A programme to get disadvantaged young people into training and work has been praised by inspectors for its "remarkable achievements".
The Adult Learning Inspectorate (ALI) attributes much of the success of the Entry to Employment (E2E) scheme to the fact that many young people are guaranteed "real" jobs if they succeed.
But colleges are criticised by the inspectors for being too inflexible over starting dates for courses - usually restricted to the autumn. It was "a major stumbling block" to recruitment.
"A lengthy wait between programmes can present a young person with a significant and sometimes insurmountable hurdle to continuing their education and training. Many have to find short-term jobs or courses to fill the gap. Some cannot wait," say the inspectors in a report on the programme.
Support for students with learning difficulties and disabilities is described as "patchy" in the report. Inspectors also point to courses for learners with English as a second language as "weakest".
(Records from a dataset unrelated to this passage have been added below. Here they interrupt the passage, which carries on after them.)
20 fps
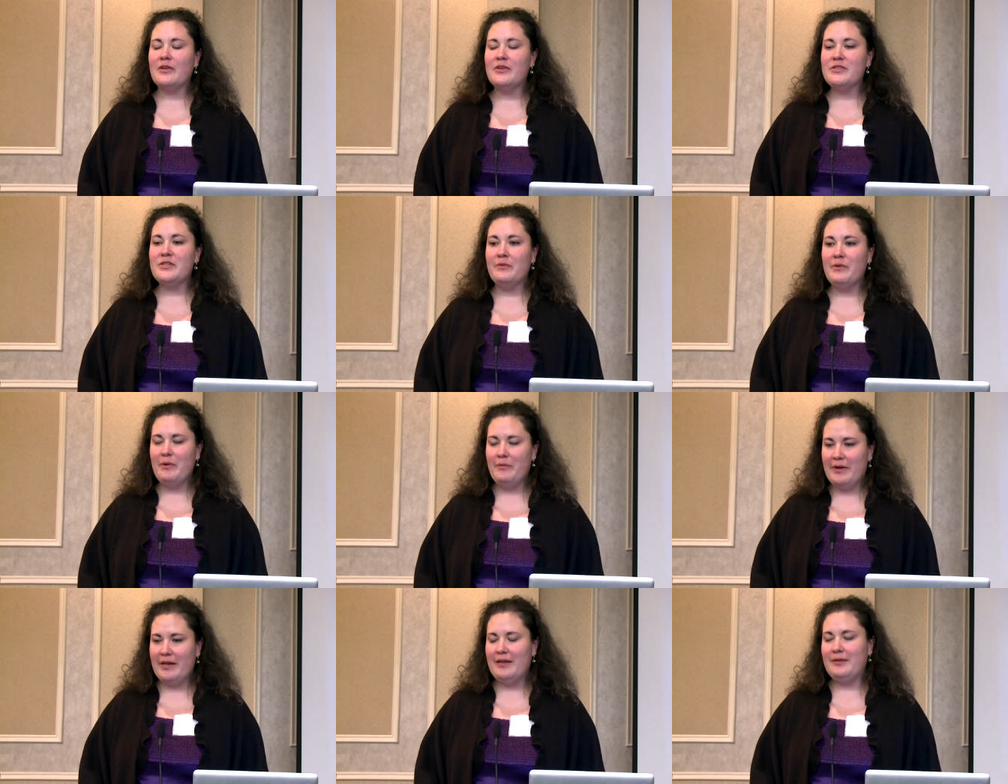
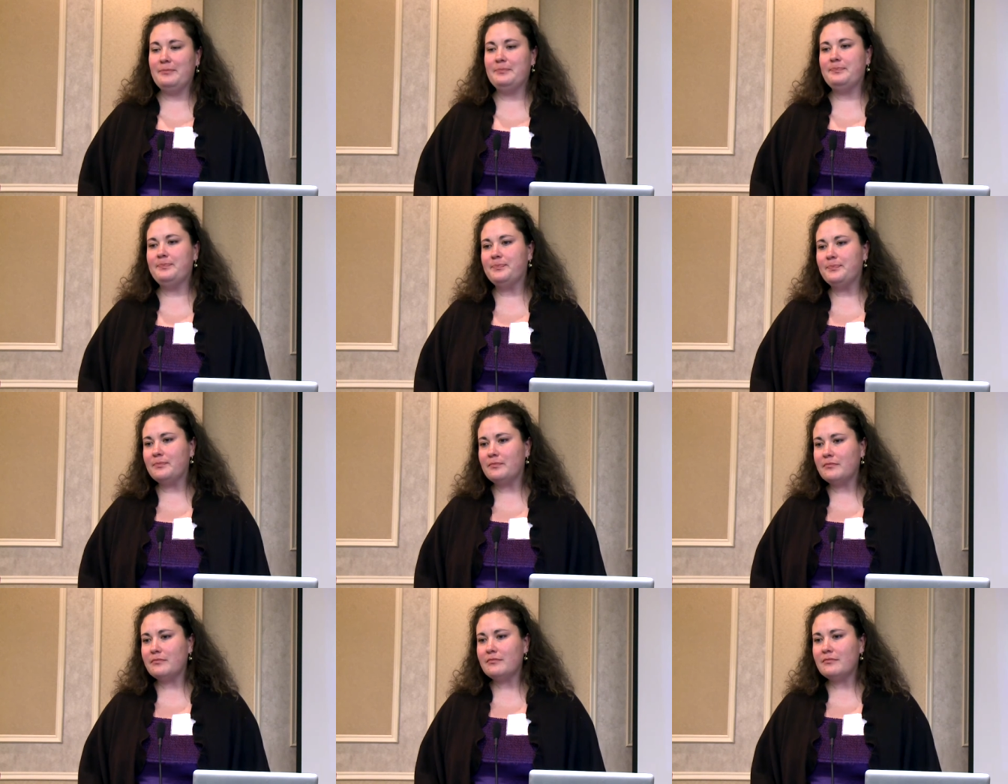So we went,
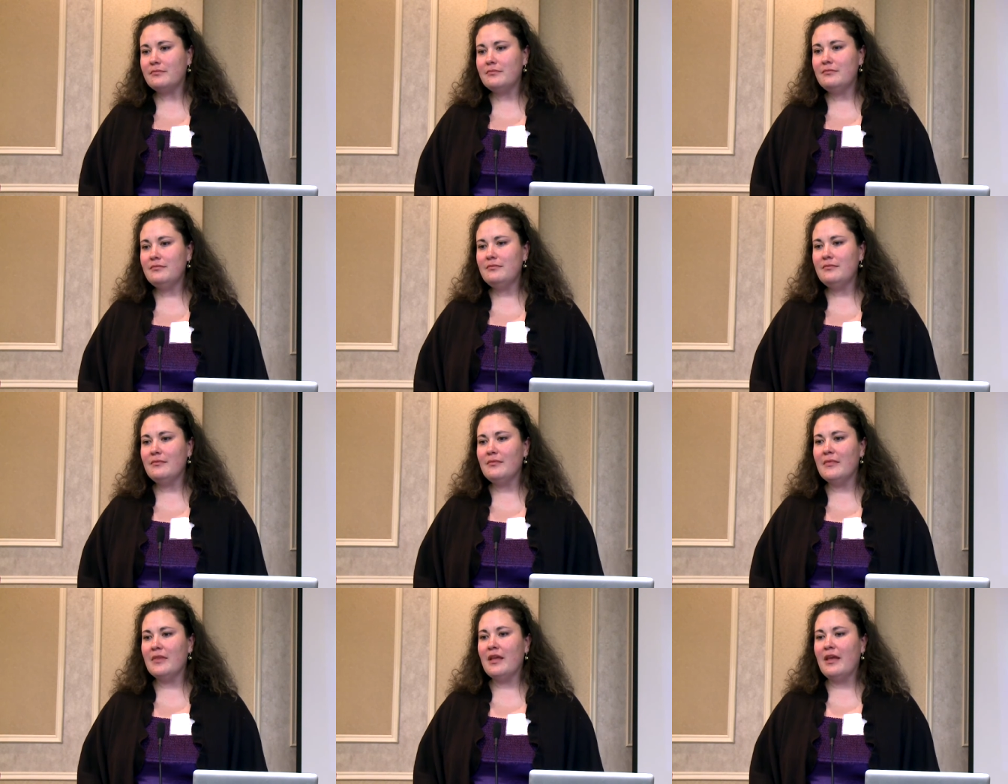
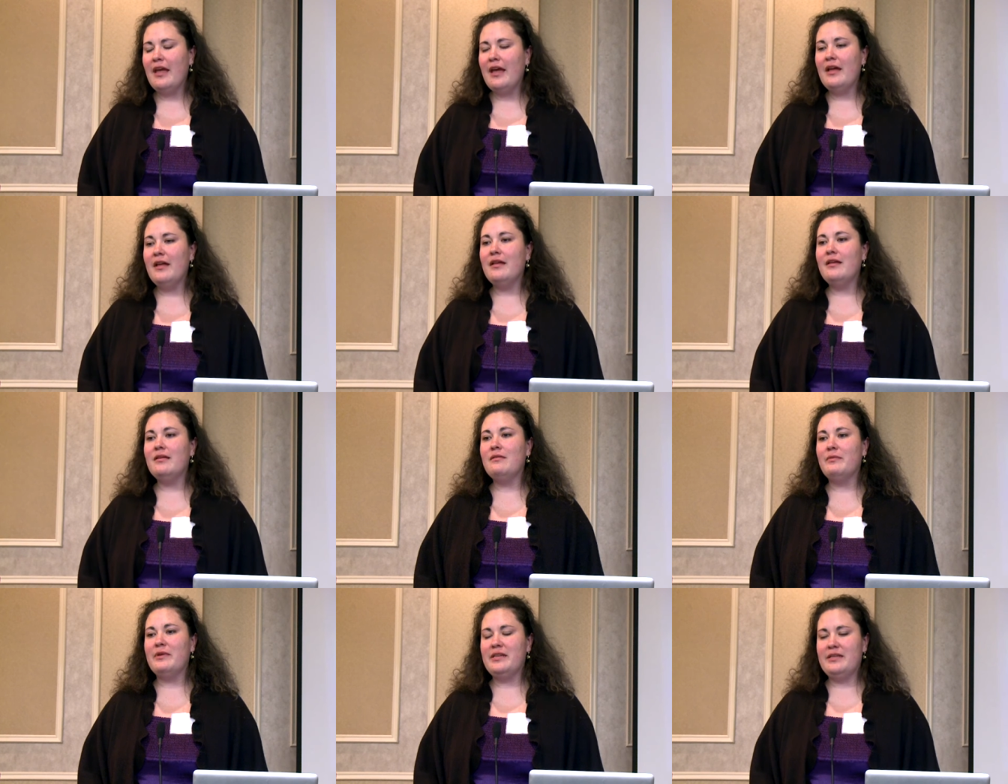
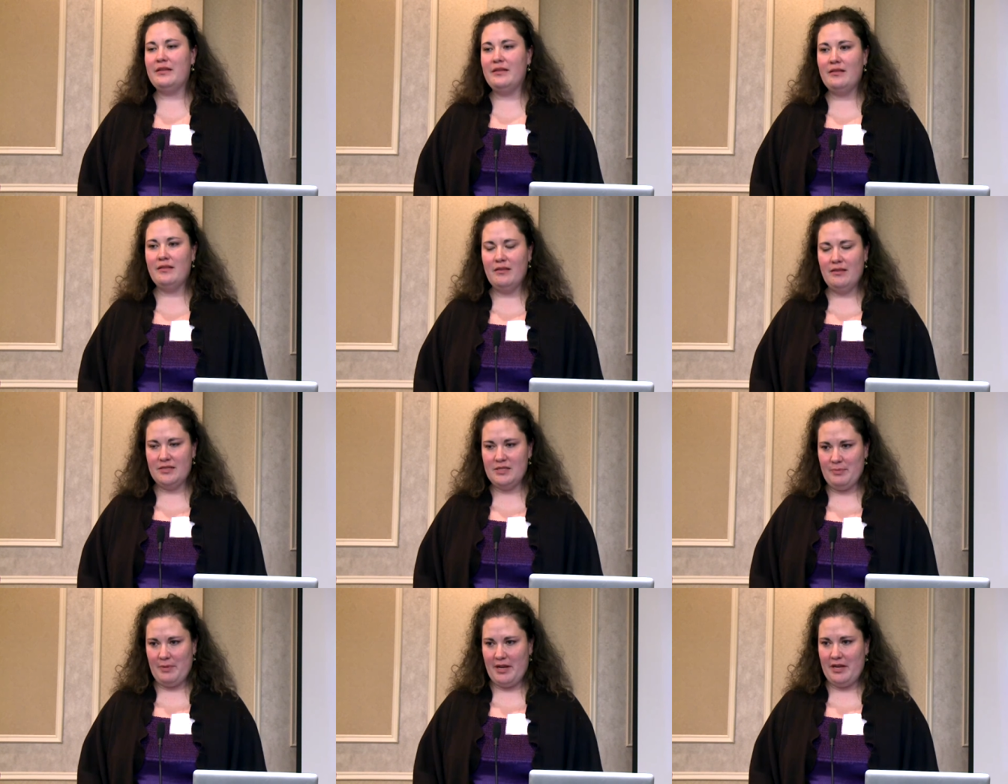and we did
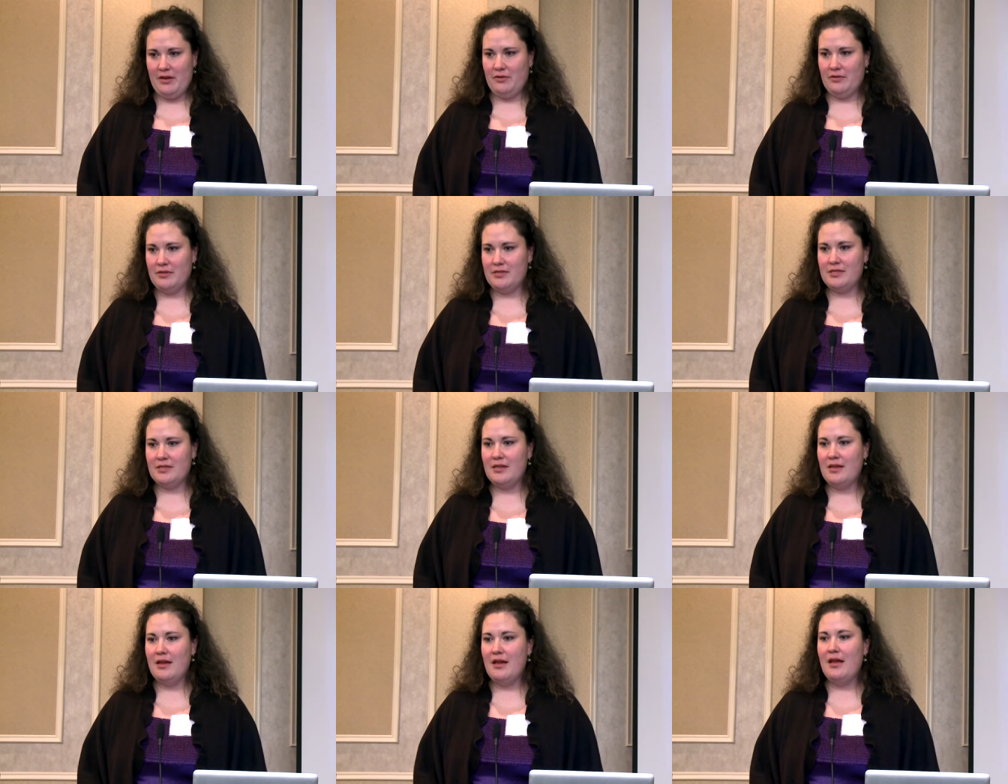the
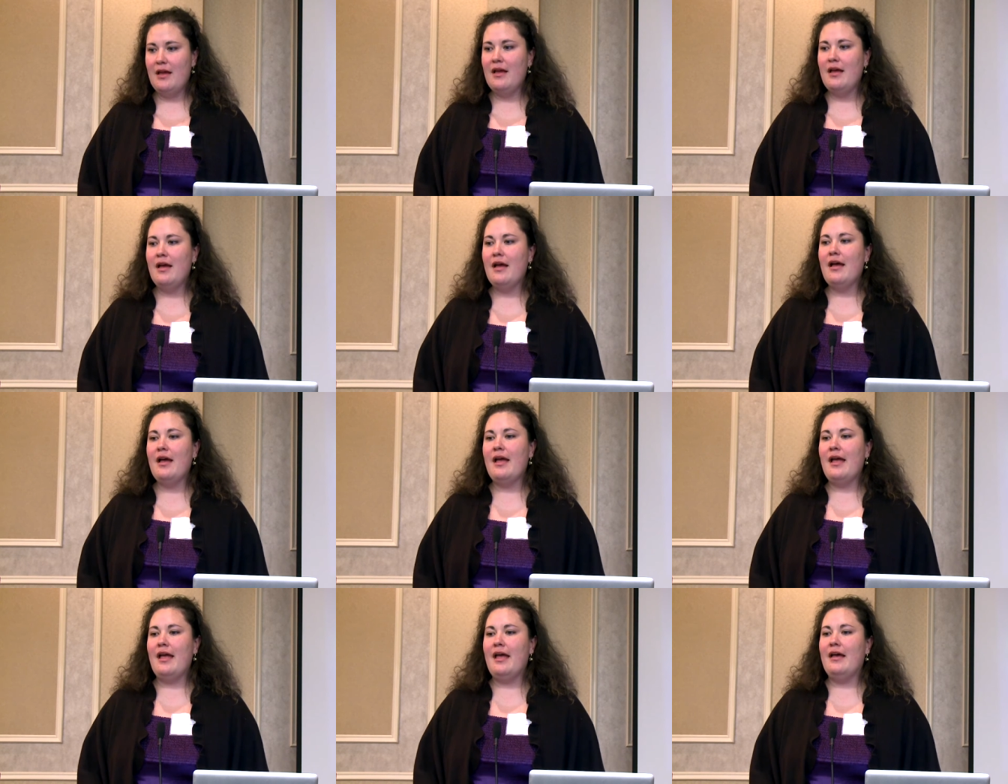spinals
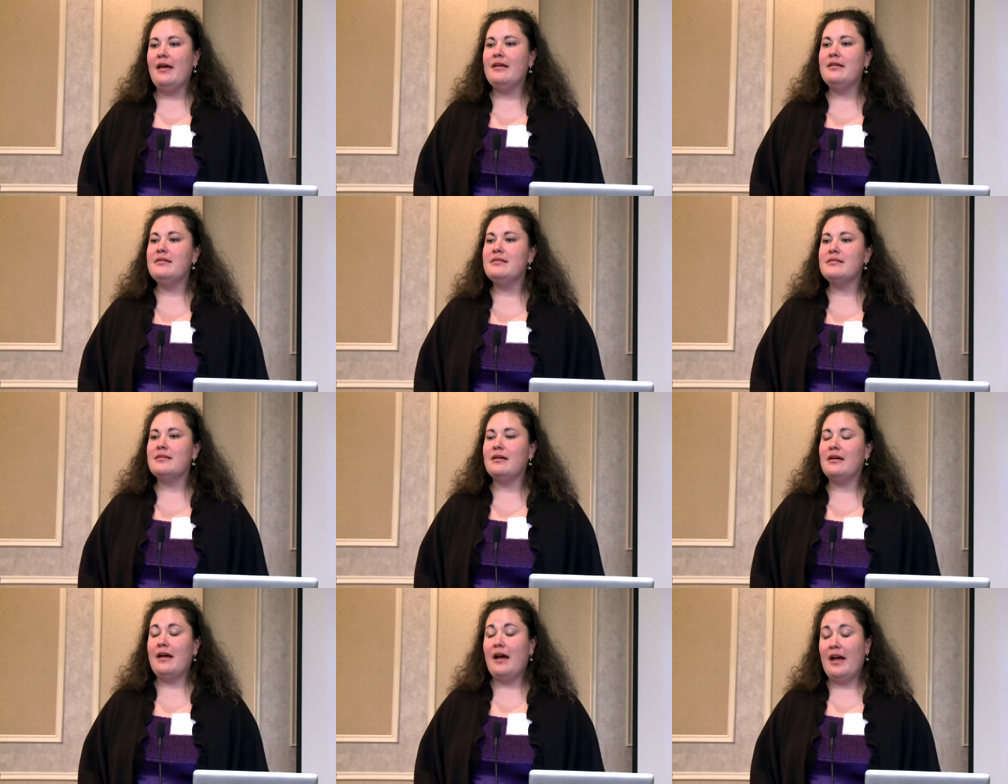
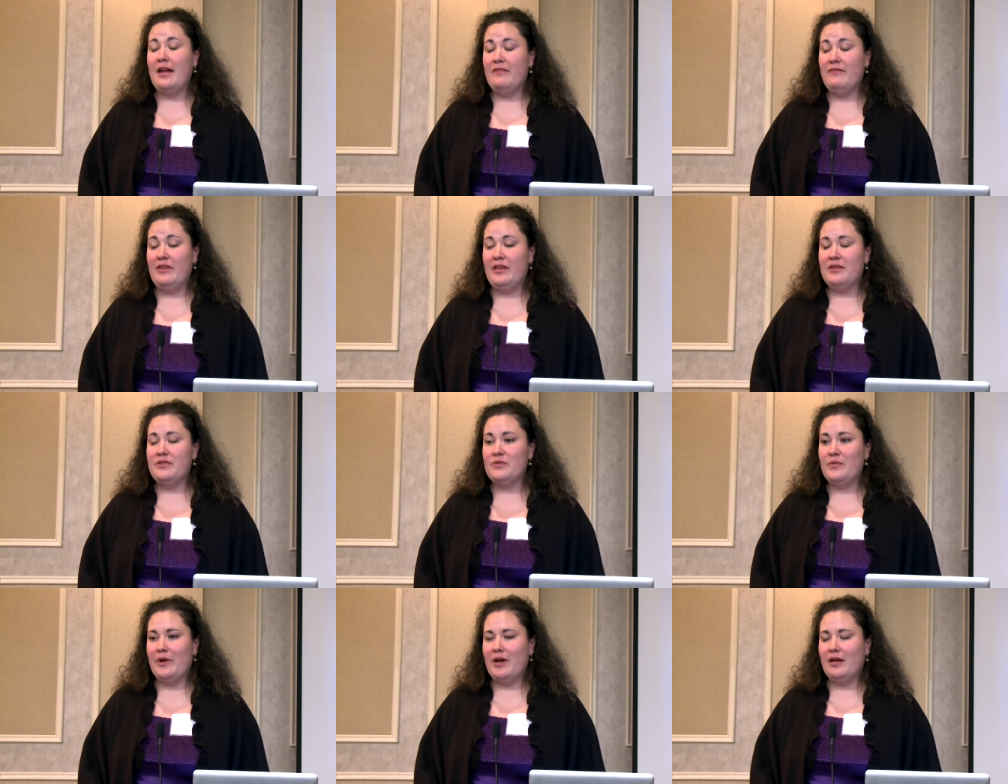and uh, I
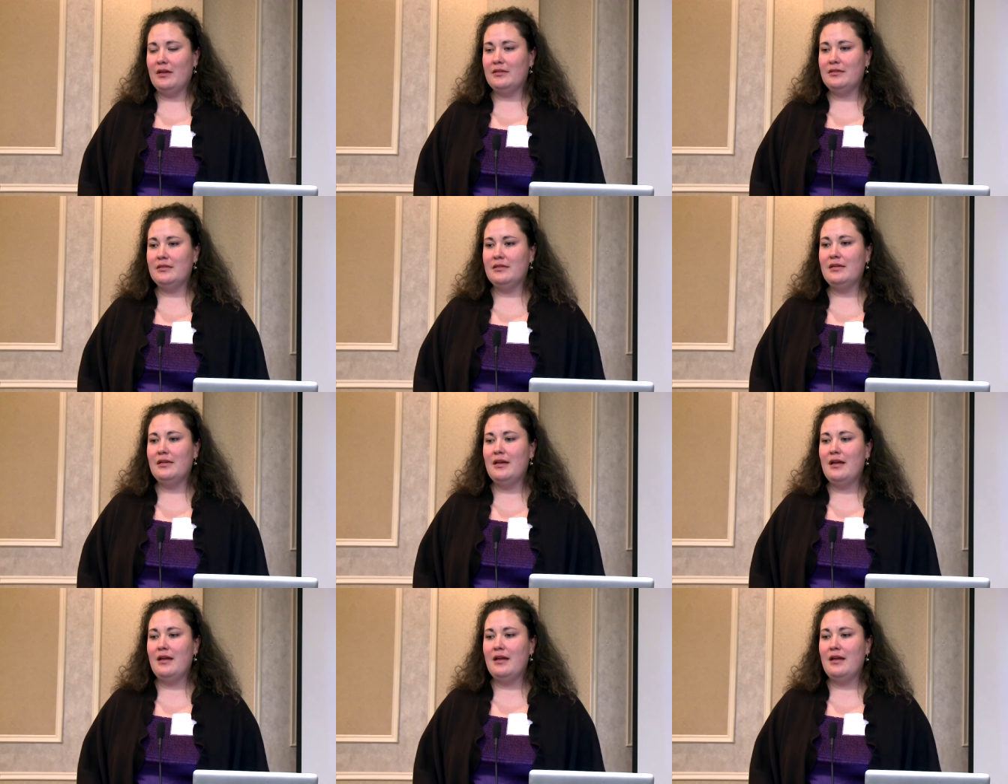V as well.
Nevertheless investment in E2E was paying dividends. "More young people are leaving E2E programmes to continue in the areas of training or employment.
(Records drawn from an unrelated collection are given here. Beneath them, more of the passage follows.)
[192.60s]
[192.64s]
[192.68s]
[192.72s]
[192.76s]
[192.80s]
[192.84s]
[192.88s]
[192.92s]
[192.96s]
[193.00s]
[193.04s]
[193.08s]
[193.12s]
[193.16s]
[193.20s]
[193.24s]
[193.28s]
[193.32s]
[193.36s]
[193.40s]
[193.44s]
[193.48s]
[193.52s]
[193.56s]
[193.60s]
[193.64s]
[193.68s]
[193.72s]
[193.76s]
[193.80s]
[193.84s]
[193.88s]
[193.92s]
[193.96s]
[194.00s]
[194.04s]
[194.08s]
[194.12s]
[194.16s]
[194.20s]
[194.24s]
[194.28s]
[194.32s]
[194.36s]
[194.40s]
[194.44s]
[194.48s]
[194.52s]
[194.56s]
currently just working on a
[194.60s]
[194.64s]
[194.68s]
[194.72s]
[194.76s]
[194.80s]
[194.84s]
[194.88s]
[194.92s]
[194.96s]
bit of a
Also, given fresh impetus by excellent individual support, many are beginning to develop the personal, social and vocational skills they need for future success."
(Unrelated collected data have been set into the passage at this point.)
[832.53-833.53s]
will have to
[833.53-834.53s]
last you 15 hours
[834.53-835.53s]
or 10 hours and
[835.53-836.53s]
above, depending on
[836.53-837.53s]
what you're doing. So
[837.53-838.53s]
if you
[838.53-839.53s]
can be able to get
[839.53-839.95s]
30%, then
Young people on E2E have usually failed at school or work. They lack confidence and self-esteem and suffer significant personal and social problems. One in three young people consider themselves to have a learning difficulty or disability.
But, with the right guidance, say the inspectors, most have considerable potential to succeed. At the end of the last reporting year, almost 21,000 young people were on E2E programmes funded by the Learning and Skills Council (LSC), with 320 providers. The LSC reported a success rate of 43 per cent going into work, a college course or apprenticeship. According to the ALI: "While this is not great, it is remarkable given the starting point of these young people."
The report stresses the need for industry support. "The involvement of employers that can provide relevant and flexible work placements is crucial. More employers have to support E2E if the programme is to build on its successes. Where productive partnerships between providers and employers have been established, the rate of progression to 'real' jobs has improved significantly."
Best results were also found where employers and trainers gave maximum flexible and highly individualised training programmes. "Many learners join E2E only 'because they have to' and are more likely to drop out if they feel that the programme is irrelevant to them."